A few people with CF will have a normal or inconclusive sweat chloride test and will have to be evaluated using other tests, or the diagnosis may be made on clinical grounds alone.
The sweat test may not always be useful in newborns. They may not produce enough sweat for a reliable diagnosis, so the test may have to wait until the baby is several weeks old.
The sweat test may not need to be done if the baby has an elevated IRT and a positive CF gene mutation test.
Is there anything else I should know?
The sweat test will not pick up carriers of cystic fibrosis. It takes two mutated copies of the CFTR gene to cause cystic fibrosis. Those who are only carriers do not have CF and will not have sweat chloride abnormalities.
There are other conditions besides CF that can cause positive sweat tests. These include anorexia nervosa, Addison’s disease, nephrogenic diabetes insipidus, and hypothyroidism.
Edema can result in a false-negative result.
The sweat chloride test should only be performed at specialized centers with experience with this kind of testing. Otherwise, problems in accuracy, including false negatives due to poor collection technique, can arise.
What is the aim of the sweat chloride test?
The goal of this test is to painlessly stimulate the patient’s skin to produce a large enough amount of sweat which may then be absorbed by a special filter paper and analyzed for the content of chloride in the sweat.
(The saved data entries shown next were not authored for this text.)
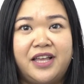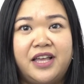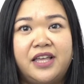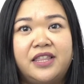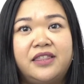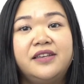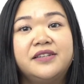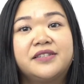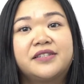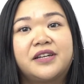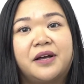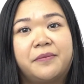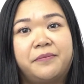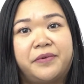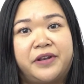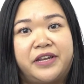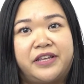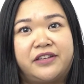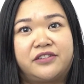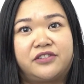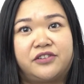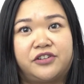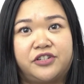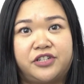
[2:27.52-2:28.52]
These
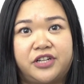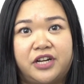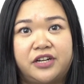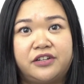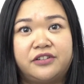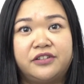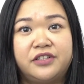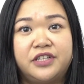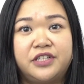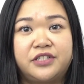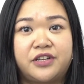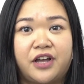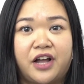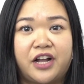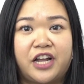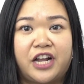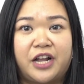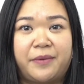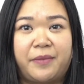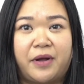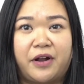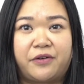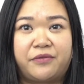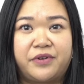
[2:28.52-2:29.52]
companies are generally
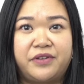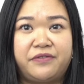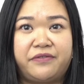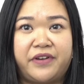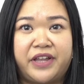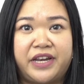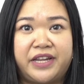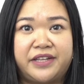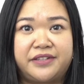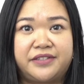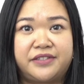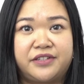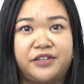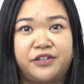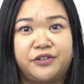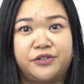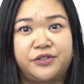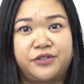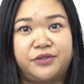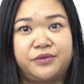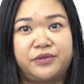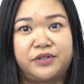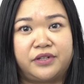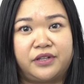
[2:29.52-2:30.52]
talking about refinancing your
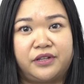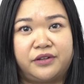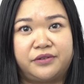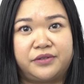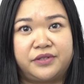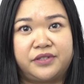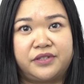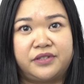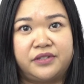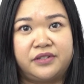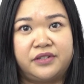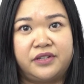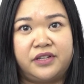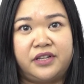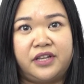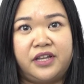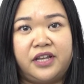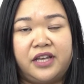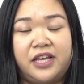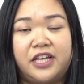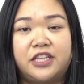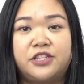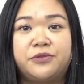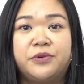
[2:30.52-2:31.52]
student loans.
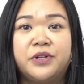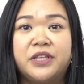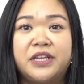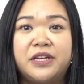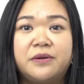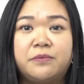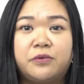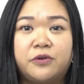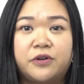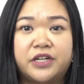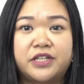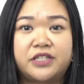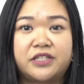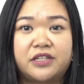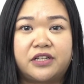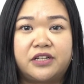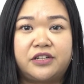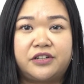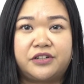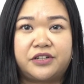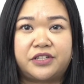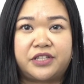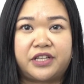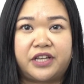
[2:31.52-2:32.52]
It's really important to
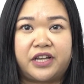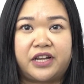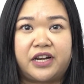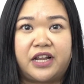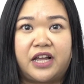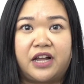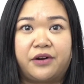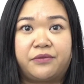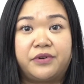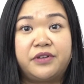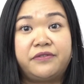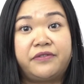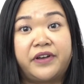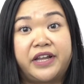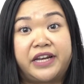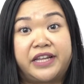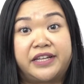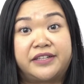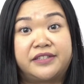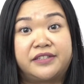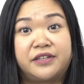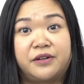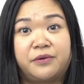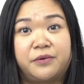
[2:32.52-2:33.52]
understand how
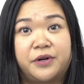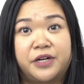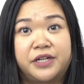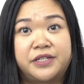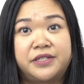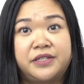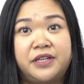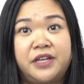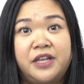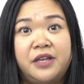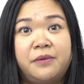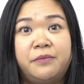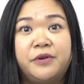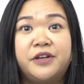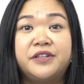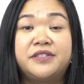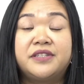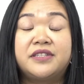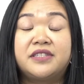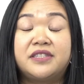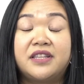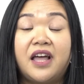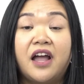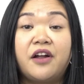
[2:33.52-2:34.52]
refinancing works because
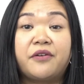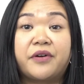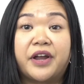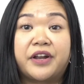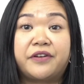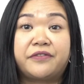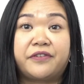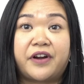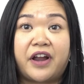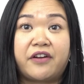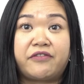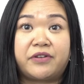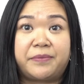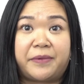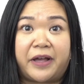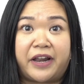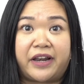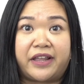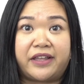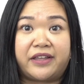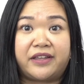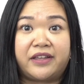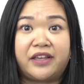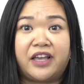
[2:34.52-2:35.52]
it's not right for
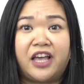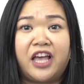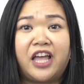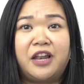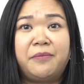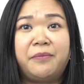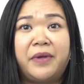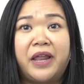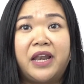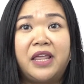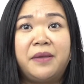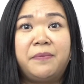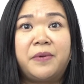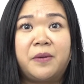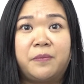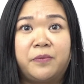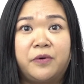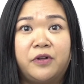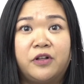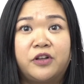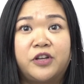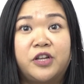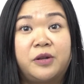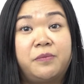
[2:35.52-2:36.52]
everybody, and many
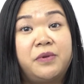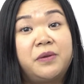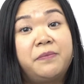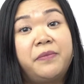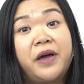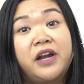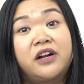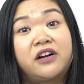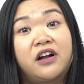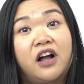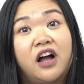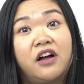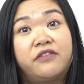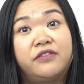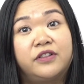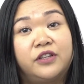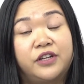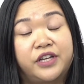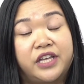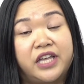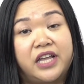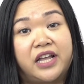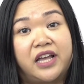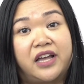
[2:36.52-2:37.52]
people could be better off
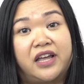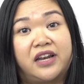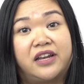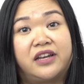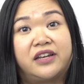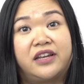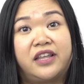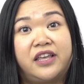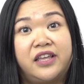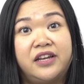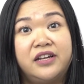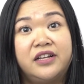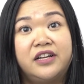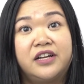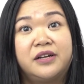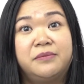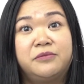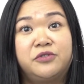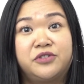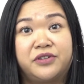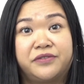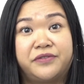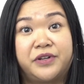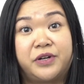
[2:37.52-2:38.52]
looking at an
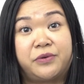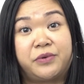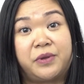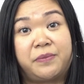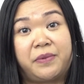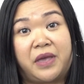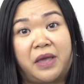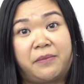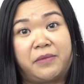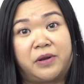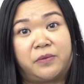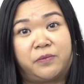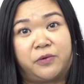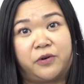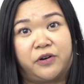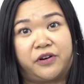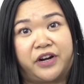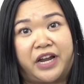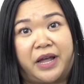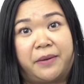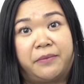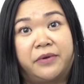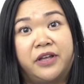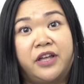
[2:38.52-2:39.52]
income-driven repayment
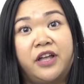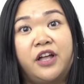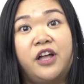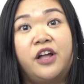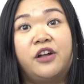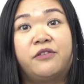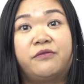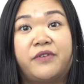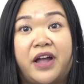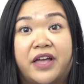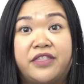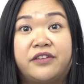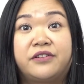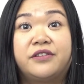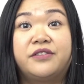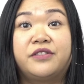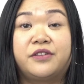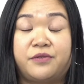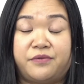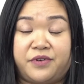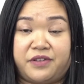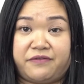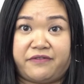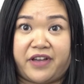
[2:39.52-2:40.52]
program rather
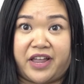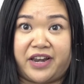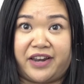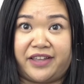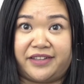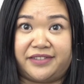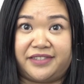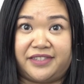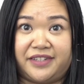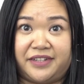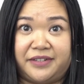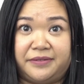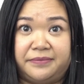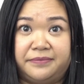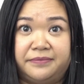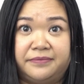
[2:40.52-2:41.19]
than refinancing.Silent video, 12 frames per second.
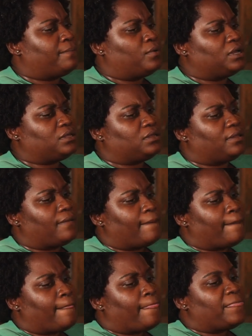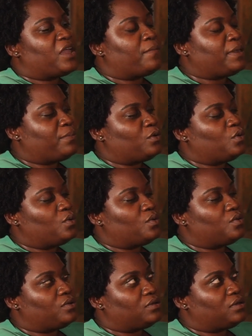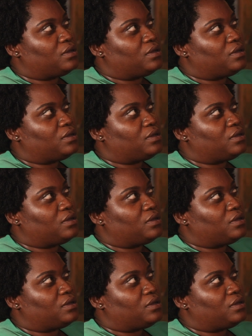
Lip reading: But there are people who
Patients with cystic fibrosis produce larger quantities of sweat chloride than normal individuals.
How is the sweat chloride test done?
To produce the necessary volume of sweat, a technique called iontophoresis is employed. The technique requires the application of a tiny (painless) electrical current that medically stimulates maximum sweat production.
The patient’s forearm is commonly used. However, in small infants, the back may also serve as an appropriate area to perform this procedure.
How long does the test take?
The sweat chloride test usually takes about one-half to one hour.
What is done with the sweat?
The sweat is collected on a specialized filter paper. After determining that enough sweat has been collected to ensure test reliability, the amount of chloride in the sweat is measured.
This is considered a specialized test, and not all institutions have experience with the techniques, and poor collection techniques can result in false negative results.
What are normal sweat chloride levels?
The normal sweat chloride values are 10-35 milliequivalents per liter.
What is the sweat chloride level in cystic fibrosis?
Patients with cystic fibrosis usually have a sweat chloride value greater than 60 milliequivalents per liter.
What if the sweat chloride is intermediate (between normal and the usual cystic fibrosis levels)?
Intermediate values between 35 and 60 milliequivalents per liter may be seen in some cystic fibrosis patients (and in some normal children). In those cases, the sweat chloride test should be repeated in the very near future.
Can a cystic fibrosis child have a normal sweat chloride level?
In a severely malnourished patient with cystic fibrosis, the sweat chloride level may be normal. However, once the malnutrition is corrected, the test becomes positive.
Can the sweat chloride be high without having cystic fibrosis?
There are a few rare conditions which produce a false positive sweat chloride test. Such situations include diseases of the adrenal, thyroid, or pituitary glands; rare lipid storage diseases; and infection of the pancreas.
Generally, however, these children are easily differentiated from patients with cystic fibrosis by their clinical condition, and molecular tests for cystic fibrosis can be done to clarify the diagnosis.